Exercise instructions: Which lines of the data below include the string "with"? Return each of them.

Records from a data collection
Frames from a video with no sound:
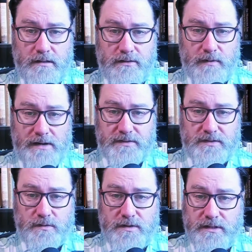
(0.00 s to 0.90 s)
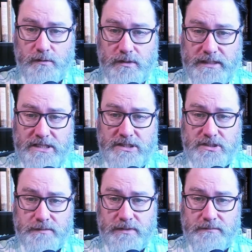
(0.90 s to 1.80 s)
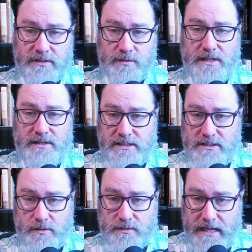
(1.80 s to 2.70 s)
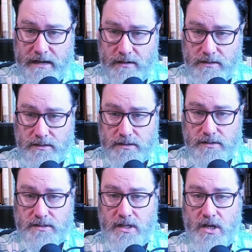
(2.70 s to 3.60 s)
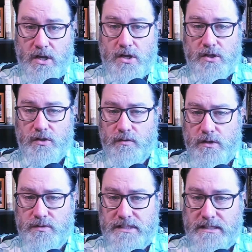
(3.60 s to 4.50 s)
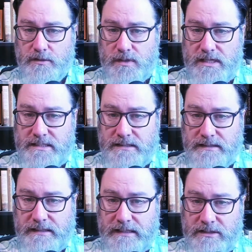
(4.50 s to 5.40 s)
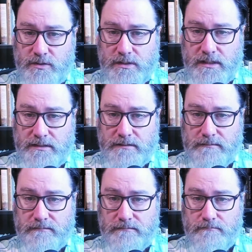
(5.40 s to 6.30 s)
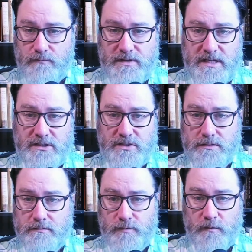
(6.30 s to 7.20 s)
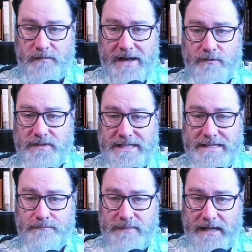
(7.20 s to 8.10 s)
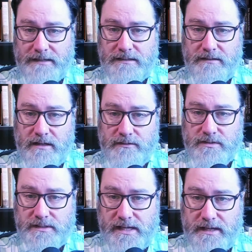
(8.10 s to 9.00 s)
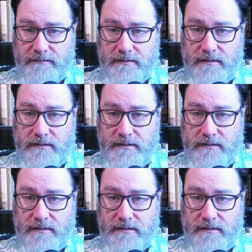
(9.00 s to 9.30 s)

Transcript: Throughout the story, the relationship between these two characters grows increasingly intricate, with each profoundly impacting the other's life.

Your solution:
Frames from a video with no sound:
Transcript: Throughout the story, the relationship between these two characters grows increasingly intricate, with each profoundly impacting the other's life.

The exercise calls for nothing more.